I break unjust laws all the time.  Though I’m proud of my law-breaking, I don’t claim to be especially courageous.  News flash: I’d rather live on my knees than die on my feet.  After all, I’ve got a lot to live for.

Why then do I choose to be a righteous scofflawBecause the expected punishment for breaking the kinds of laws I break is very low. Government enforcement is rare, and even if I get caught, the sanction will probably be mild.

Which raises a puzzling question: Why are so many laws backed by such trivial punishments?  If politicians think that a law is worth passing, why don’t they automatically conclude that it’s worth assiduously enforcing?

You could just blame noise: Sometimes government sets punishments too high; other times it sets punishments too low.  But once government sees widespread violation of a law, why don’t they rush to adjust punishment upward?  The kinds of laws that I break have had token expected punishments for as long as I can remember.

You could insist that enforcement costs are often too high to induce obedience.  But as Becker pointed out long ago, you can compensate for low detection probabilities with draconian punishments.  Indeed, if the draconian punishments are hefty monetary fines, the fiscal cost of enforcement is typically negative.

So what’s really going on?  Well, suppose the government announces that it will seize people’s homes if they failed to follow a new regulation: “Obey or lose your home.”  And then the government actually follows through.  You watch the news and see the government seizing a little old lady’s house.  Even if the regulation saved a million lives, people would despise the politicians responsible.  “Seizing homes saves lives” simply sounds bad; if it’s true, it is an ugly truth.  And as the research on Social Desirability Bias reveals, people hate ugly truths.  They don’t like to say them, and they don’t like to believe them.

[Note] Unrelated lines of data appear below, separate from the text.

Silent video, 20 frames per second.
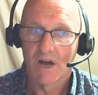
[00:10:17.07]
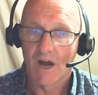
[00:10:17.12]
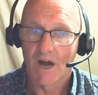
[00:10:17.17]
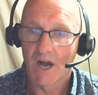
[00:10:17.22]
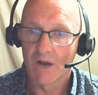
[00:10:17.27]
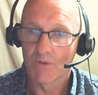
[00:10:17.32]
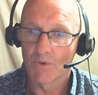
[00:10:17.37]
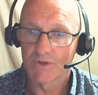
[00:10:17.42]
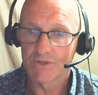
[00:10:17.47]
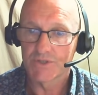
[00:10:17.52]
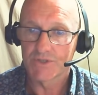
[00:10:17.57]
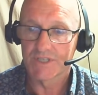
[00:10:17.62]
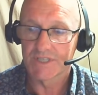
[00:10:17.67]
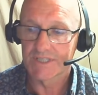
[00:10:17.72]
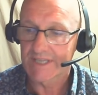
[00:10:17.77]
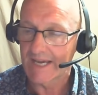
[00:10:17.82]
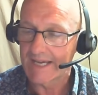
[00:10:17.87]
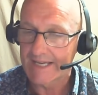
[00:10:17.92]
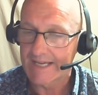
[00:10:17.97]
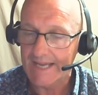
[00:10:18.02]
I want you to
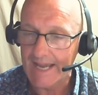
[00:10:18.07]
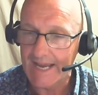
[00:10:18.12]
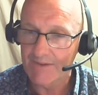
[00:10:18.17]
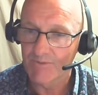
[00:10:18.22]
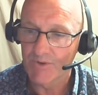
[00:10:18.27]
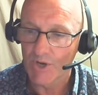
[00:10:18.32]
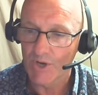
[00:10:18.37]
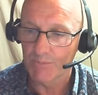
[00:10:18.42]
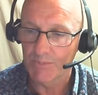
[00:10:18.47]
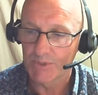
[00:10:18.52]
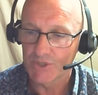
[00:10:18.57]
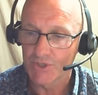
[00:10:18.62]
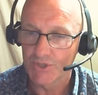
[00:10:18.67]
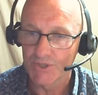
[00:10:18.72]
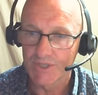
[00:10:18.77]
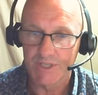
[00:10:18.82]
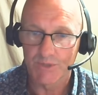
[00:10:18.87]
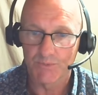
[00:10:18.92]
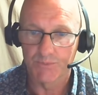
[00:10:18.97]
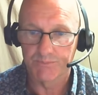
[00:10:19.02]
take every
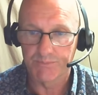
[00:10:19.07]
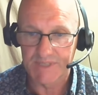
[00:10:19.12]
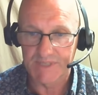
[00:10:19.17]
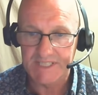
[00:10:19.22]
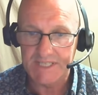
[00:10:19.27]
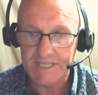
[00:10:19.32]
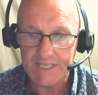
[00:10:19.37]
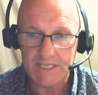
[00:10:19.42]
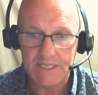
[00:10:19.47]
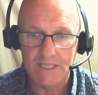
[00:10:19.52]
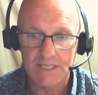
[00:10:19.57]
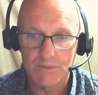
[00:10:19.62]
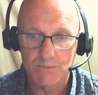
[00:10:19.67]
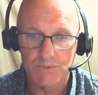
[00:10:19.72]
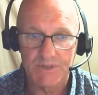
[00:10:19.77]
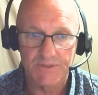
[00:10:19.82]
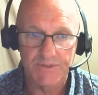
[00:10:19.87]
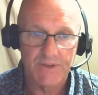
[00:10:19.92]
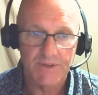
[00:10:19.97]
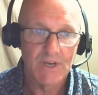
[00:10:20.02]
opportunity, particularly
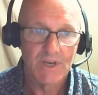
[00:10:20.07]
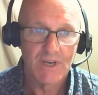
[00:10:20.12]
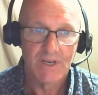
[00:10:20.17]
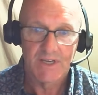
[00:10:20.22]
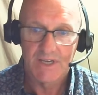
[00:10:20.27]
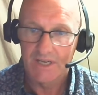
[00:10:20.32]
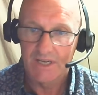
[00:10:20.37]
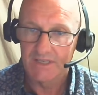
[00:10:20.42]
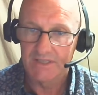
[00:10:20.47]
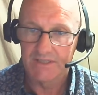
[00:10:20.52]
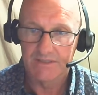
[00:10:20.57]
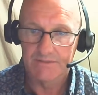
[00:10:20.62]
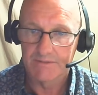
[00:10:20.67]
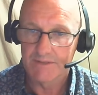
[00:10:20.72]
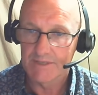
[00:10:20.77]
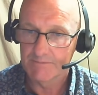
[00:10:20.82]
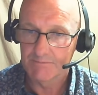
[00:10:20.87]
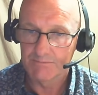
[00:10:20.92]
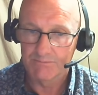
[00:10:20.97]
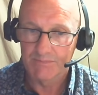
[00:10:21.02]
with in
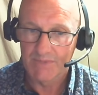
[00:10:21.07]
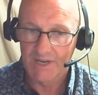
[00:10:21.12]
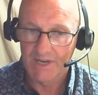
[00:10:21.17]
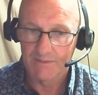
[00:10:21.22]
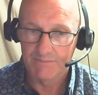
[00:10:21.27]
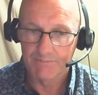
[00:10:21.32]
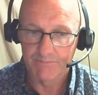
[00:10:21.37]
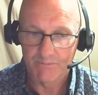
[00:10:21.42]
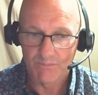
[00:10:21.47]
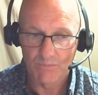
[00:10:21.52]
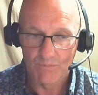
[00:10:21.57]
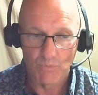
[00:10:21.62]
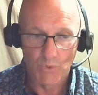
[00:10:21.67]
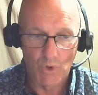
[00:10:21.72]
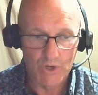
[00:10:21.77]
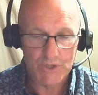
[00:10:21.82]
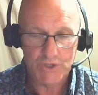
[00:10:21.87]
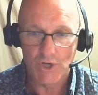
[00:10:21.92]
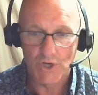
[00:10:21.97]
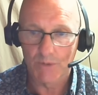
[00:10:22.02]

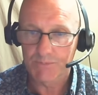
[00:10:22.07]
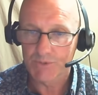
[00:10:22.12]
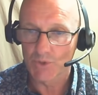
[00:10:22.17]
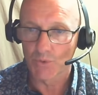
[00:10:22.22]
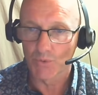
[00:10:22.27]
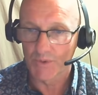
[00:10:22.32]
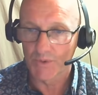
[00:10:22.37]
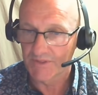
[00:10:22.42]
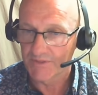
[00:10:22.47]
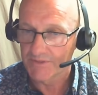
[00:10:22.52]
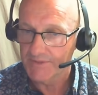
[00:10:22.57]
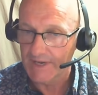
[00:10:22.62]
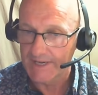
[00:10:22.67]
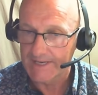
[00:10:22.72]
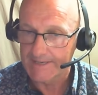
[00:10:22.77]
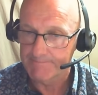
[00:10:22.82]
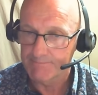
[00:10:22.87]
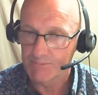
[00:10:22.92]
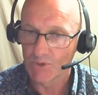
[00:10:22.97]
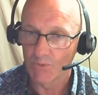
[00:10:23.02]
workshops or with
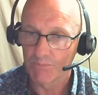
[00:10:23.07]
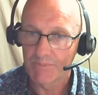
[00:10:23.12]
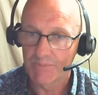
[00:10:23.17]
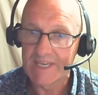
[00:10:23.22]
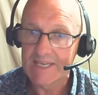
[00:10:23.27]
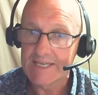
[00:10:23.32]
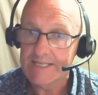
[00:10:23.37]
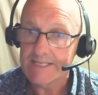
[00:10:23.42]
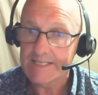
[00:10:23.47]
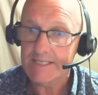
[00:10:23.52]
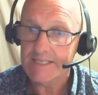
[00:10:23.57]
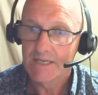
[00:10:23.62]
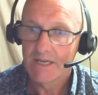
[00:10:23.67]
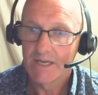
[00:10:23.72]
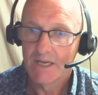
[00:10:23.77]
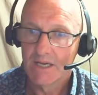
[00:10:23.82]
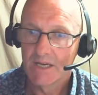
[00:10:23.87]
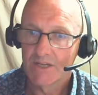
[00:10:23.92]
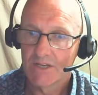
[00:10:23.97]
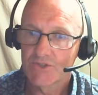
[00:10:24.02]
your peers,
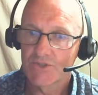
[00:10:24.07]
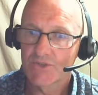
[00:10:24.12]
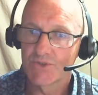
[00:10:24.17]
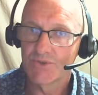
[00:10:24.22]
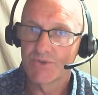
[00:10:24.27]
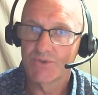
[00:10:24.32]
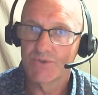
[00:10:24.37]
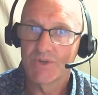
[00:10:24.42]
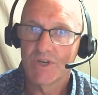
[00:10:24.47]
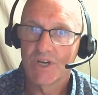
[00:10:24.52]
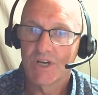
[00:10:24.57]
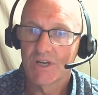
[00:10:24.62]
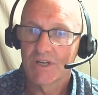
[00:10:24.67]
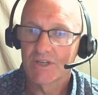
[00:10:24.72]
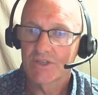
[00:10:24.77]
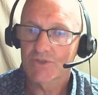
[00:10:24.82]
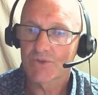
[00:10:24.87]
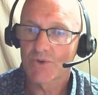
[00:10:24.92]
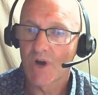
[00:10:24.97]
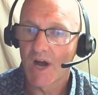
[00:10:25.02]
to
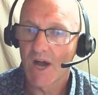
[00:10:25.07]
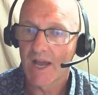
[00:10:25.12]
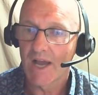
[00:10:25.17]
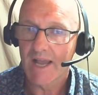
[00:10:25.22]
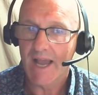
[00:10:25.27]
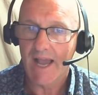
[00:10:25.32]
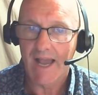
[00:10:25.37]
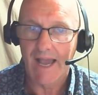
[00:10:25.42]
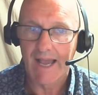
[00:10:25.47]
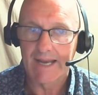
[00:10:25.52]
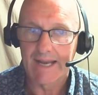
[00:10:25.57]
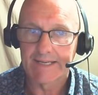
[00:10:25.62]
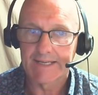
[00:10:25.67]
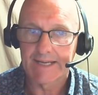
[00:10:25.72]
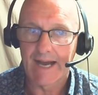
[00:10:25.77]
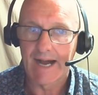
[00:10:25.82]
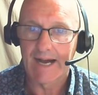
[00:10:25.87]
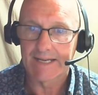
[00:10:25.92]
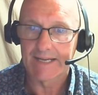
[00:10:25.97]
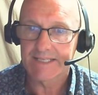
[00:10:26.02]
try and
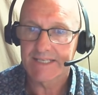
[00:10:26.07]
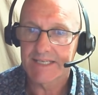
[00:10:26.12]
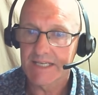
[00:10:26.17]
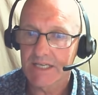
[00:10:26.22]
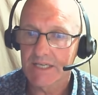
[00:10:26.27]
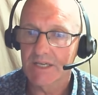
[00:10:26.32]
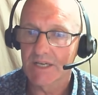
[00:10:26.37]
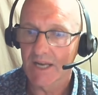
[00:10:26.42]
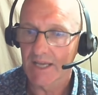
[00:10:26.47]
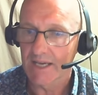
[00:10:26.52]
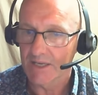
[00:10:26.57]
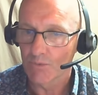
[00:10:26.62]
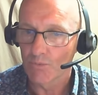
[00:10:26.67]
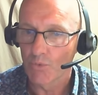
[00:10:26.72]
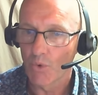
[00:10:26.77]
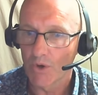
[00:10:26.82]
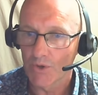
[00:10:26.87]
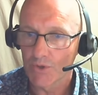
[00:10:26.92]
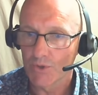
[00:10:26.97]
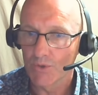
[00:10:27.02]
articulate
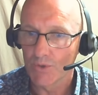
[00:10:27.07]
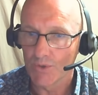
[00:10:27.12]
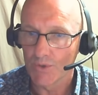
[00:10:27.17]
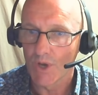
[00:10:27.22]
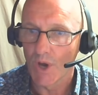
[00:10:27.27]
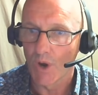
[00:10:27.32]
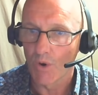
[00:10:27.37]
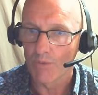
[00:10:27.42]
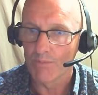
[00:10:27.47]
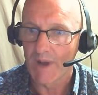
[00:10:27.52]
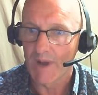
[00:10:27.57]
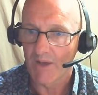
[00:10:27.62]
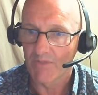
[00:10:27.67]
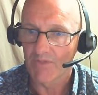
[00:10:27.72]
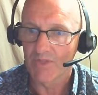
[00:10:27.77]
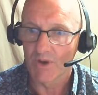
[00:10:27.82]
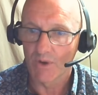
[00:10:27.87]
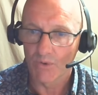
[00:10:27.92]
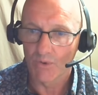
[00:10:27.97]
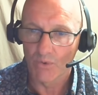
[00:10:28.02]
what you know about
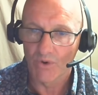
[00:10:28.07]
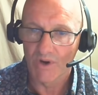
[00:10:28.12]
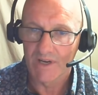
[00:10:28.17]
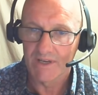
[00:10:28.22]
the law.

When I discuss Social Desirability Bias, I normally focus on its bad effects.  It is Social Desirability Bias that leads government to look at every social problem and say “Something must be done!” – even though the best remedy is usually to leave well enough alone.   Still, I have to admit: Social Desirability Bias also loosens the shackles that it places upon us.

Social Desirability Bias prevents business from building new homes: “Horrors, these greedy fatcats want to destroy the character of the neighborhood!”  But Social Desirability Bias also prevents government from crushing homeowners who illegally improve their properties.  If you want to add a bathroom without proper permits, just go for it.  You’ll almost certainly won’t be caught – and even if the government finds out, they probably won’t do much about it.  So why not?  Because deploying effective enforcement techniques – surprise home inspections to detect, home seizure to punish – sounds very ugly.

Social Desirability Bias prevents immigration: “This is our country, our culture, and our economy – and we intend to keep it that way.”  But Social Desirability Bias also prevents government from ending illegal immigration once and for all.  East Germany shows that strict border control is totally possible.  Don’t just build a wall; build a wall with self-firing machine guns.  Once you combine this Wall of Death with surprise home inspections and long prison sentences for anyone who employs illegal immigrants, violations will practically disappear.

So why not?  Because these brutal measures – the very measures you need to earnestly enforce your immigration laws – sound monstrous.  Instead, we combine absurdly restrictive laws with loopholes as massive as they are bizarre.  Jose Antonio Vargas has publicly declared himself “undocumented.”  He’s easy to locate.  But even Trump didn’t try to deport him, because even Trump didn’t want to look like such a monster.

The same naturally goes for Covid regulations.  Social Desirability Bias yields absurdly strict laws: “If it saves just one life.”  Yet Social Desirability Bias also prevents the merciless enforcement necessary to achieve compliance with these absurd laws.  Recently at the airport I saw ample unmasked faces.  If the government had picked out a random scofflaw and hauled him off to prison, the whole airport would have kept their masks on.  If the government arrested a hundred such people nationwide and held a press conference vowing to hand out a thousand years of prison time to these “mask criminals,” every airport in America would approach 100% compliance.  But that ain’t gonna happen.

And let’s not forget tax evasion.  Social Desirability Bias is the foundation of popular “tax the rich” policies.  Yet taxpayers have countless ways to fudge the numbers (can you say, “Self-Employment,” children?), and to stop this fudging the IRS would have to get medieval.  As a result, persecution of the rich co-exists alongside quiet yet ubiquitous defiance.

Key caveat: For real crimes like murder and rape (as well as a few fake crimes like drug-dealing), strict enforcement is almost as crowd-pleasing as the laws themselves.  For this subset of offenses, “Lock ’em up and throw away the key” prevails.  And of course as social media reminds us, the government occasionally enforces a random regulation with Kafkaesque determination.

Normally, however, we are freer than the law admits.  Demagogic policies surround us, but no true demagogue enforces them strictly.  The result: As long as you don’t call too much attention to yourself, you can pick and choose which laws to follow at surprisingly low cost.  So, I ask you, why not follow your conscience?